[Opening GIVEN DATA section]
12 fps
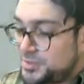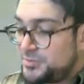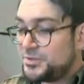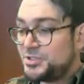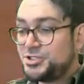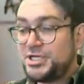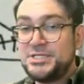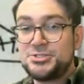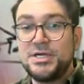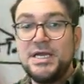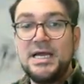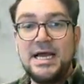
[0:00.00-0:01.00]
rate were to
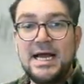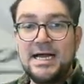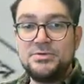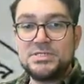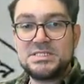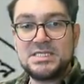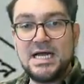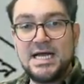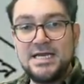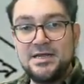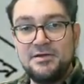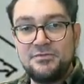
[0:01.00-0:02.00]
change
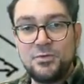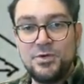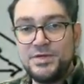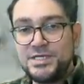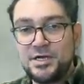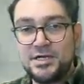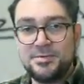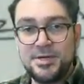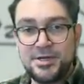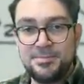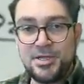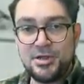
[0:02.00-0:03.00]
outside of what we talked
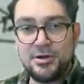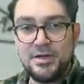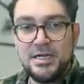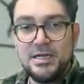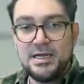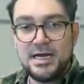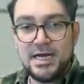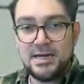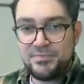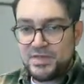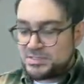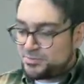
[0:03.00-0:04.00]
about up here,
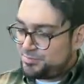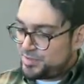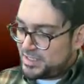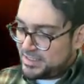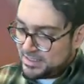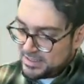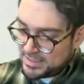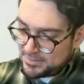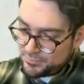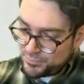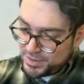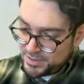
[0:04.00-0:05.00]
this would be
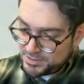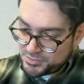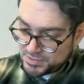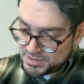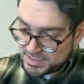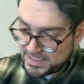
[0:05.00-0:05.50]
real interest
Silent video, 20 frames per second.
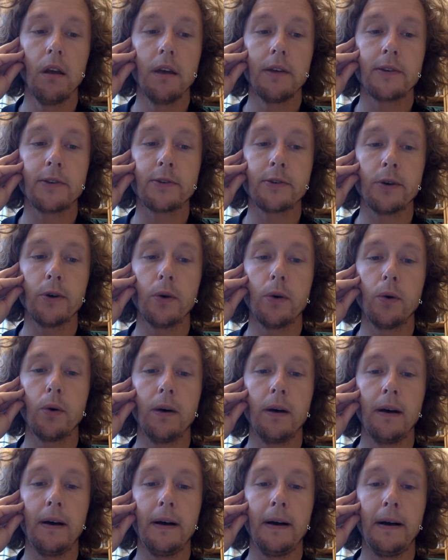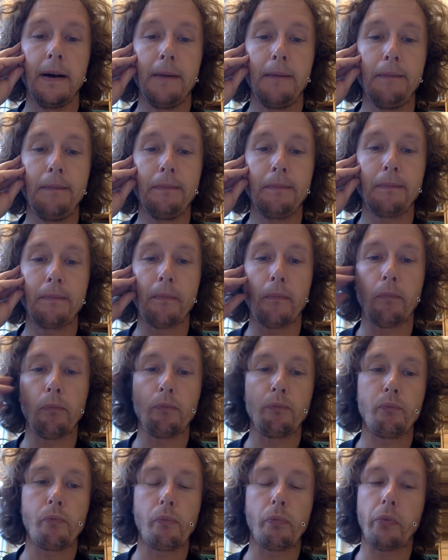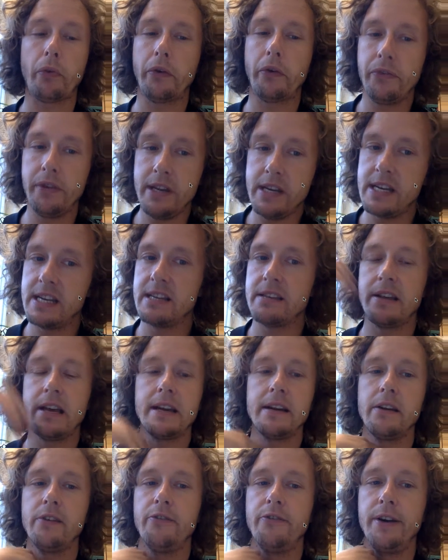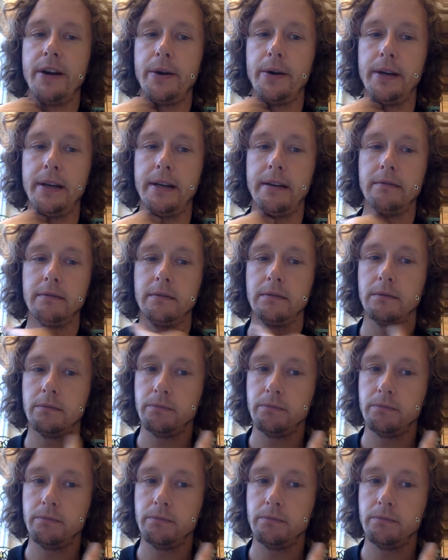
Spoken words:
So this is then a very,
[Closing GIVEN DATA section]
Repeat exactly and only the lines from the one holding "[0:03.00-0:04.00]" through the final line of the entries; no pictures.

[0:03.00-0:04.00]
about up here,
[0:04.00-0:05.00]
this would be
[0:05.00-0:05.50]
real interest
Silent video, 20 frames per second.
Spoken words:
So this is then a very,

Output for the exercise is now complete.